I'm trying to do a script to automate a simple task of removing characters from txt files and I want to save it with the same name but without the chars. I have multiple txt files: e.g 1.txt, 2.txt ... 200.txt, stored in a directory (Documents). I have a txt file with the characters I want to remove. At the beginning I though to compare my chars_to_remove.txt to all my different files (1.txt, 2.txt...) but I could find a way to do so. Instead, I created a string with all those chars I want to remove.
Let's say I have the following string in 1.txt file:
Mean concentrations α, maximum value ratio β and reductions in NO2 due to the lockdown Δ, March 2020, 2019 and 2018 in Madrid and Barcelona (Spain).
I want to remove α
, β
, and Δ
chars from the string. This is my code as far.
import glob
import os
chars_to_remove = '‘’“”|n.d.…•∈αβδΔεθϑφΣμτσχ€$∞http:www.←→≥≤<>▷×°±*⁃'
file_location = os.path.join('Desktop', 'Documents', '*.txt')
file_names = glob.glob(file_location)
print(file_names)
for f in file_names:
outfile = open(f,'r',encoding='latin-1')
data = outfile.read()
if chars_to_remove in data:
data.replace(chars_to_remove, '')
outfile.close()
The variable data
stores in each iteration all the content from the txt files. I want to check if there are chars_to_remove
in the string and remove it with replace()
function.

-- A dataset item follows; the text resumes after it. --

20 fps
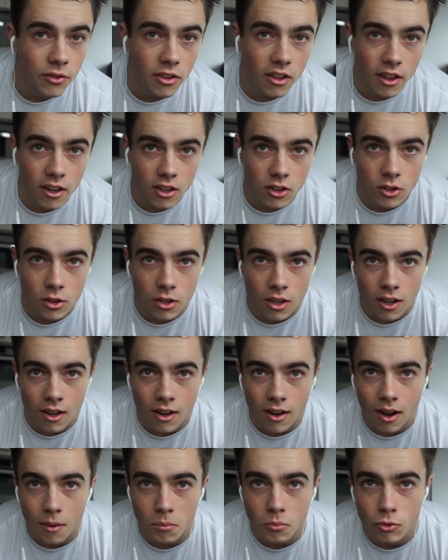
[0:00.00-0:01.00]
feel like
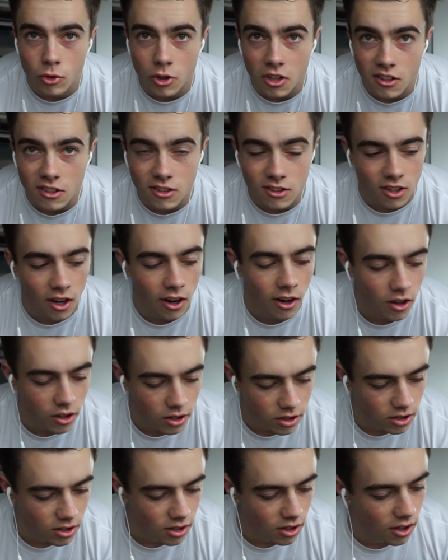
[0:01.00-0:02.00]
cooking. I'm really tired.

I tried different approaches suggested here and here without sucess.
Also, I tried to compare it as a list:
chars_to_remove = ['‘','’','“','”','|','n.d.','…','•','∈','α','β','δ','Δ','ε','θ','ϑ','φ','Σ','μ','τ','σ','χ','€','$','∞','http:','www.','←','→','≥','≤','<','>','▷','×','°','±','*','⁃']
but got datatype errors when comparing.
Any further idea will be appreciated!